In response to the increase in the ageing population, the demand for private home care services is also continuing to rise. The private care industry is now worth 7.2 billion per year, and while the NHS is providing care to a number of vulnerable adults and elderly people, there is still plenty of room for care agencies to offer private care services to those who need them. Private home care agencies assign reliable professional and qualified carers to clients who would require care in their own home and collecting certain payments directly from clients.
Many families are now opting for private home care as it allows them to be in control of the support they receive. With one-on-one, personal support and assistance, private care plans can be built for the client’s requirement. While the private home market is believed to have remained at a fairly consistent value over the last five years, the commercial sector is expected to represent over a fifth of the total market value. This also includes the private sector supply and voluntary informal professions.

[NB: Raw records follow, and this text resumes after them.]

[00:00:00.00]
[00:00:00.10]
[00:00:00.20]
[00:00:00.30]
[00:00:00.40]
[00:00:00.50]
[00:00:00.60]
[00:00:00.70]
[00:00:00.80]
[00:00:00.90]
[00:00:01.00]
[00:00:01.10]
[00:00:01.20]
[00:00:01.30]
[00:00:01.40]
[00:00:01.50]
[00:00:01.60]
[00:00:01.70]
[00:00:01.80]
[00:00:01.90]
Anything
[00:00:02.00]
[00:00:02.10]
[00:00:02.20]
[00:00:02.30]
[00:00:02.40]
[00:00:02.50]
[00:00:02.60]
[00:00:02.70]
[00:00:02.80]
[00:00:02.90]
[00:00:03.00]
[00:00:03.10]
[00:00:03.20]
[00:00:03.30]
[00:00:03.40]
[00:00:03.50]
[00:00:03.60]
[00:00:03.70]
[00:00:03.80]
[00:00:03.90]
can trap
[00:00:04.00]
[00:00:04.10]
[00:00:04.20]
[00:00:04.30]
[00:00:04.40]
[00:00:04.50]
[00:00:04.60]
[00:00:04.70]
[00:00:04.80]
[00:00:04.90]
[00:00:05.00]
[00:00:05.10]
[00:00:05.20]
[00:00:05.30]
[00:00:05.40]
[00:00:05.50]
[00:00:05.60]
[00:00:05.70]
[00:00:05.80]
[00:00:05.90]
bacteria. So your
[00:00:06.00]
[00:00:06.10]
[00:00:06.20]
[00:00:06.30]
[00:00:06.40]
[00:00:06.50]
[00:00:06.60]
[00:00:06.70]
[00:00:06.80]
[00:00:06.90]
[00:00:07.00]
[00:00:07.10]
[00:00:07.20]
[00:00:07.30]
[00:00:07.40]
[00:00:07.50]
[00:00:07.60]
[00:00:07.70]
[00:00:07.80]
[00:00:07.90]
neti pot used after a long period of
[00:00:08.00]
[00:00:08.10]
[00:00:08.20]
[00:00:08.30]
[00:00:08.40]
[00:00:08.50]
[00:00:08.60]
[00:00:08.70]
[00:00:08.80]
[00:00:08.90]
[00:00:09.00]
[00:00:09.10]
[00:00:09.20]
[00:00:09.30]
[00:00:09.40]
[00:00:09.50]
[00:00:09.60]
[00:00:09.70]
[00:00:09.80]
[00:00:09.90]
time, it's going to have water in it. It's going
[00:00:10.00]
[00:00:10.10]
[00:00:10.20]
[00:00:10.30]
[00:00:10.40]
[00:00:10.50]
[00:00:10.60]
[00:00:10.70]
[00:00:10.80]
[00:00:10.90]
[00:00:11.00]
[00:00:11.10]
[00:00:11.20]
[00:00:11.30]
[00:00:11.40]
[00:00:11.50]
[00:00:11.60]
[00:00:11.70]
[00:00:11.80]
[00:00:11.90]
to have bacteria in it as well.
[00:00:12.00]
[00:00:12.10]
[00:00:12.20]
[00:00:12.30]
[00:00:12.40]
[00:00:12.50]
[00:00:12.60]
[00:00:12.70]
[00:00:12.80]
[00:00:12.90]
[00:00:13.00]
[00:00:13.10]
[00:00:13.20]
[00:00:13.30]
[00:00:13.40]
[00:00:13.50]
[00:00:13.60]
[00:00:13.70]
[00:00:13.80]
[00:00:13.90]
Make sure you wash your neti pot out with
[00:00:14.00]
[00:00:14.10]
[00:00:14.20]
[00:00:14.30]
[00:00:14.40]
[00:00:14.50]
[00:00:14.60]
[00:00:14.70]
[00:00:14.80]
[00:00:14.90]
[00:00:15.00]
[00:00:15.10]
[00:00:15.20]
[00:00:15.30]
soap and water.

The market for private home care has several key differences to most other health and social care markets. Whilst most health and care markets are labour-intensive. Unlike them, the private home care services tend to include a workforce of relatively of formal qualifications, which means home care would be competing with the wider economy, either for staff or minimum wage.
The United Kingdom Associates (UKHCA) estimates that around 249 million hours of private care in the home are provided in England each year. It is normally their priority to enable people to live their later years in a familiar surrounding and provide private care to people close to their home as possible. It should also be the NHS’s priority and aim to help elderly and more vulnerable people to stay healthy and independent, and to avoid hospital stays.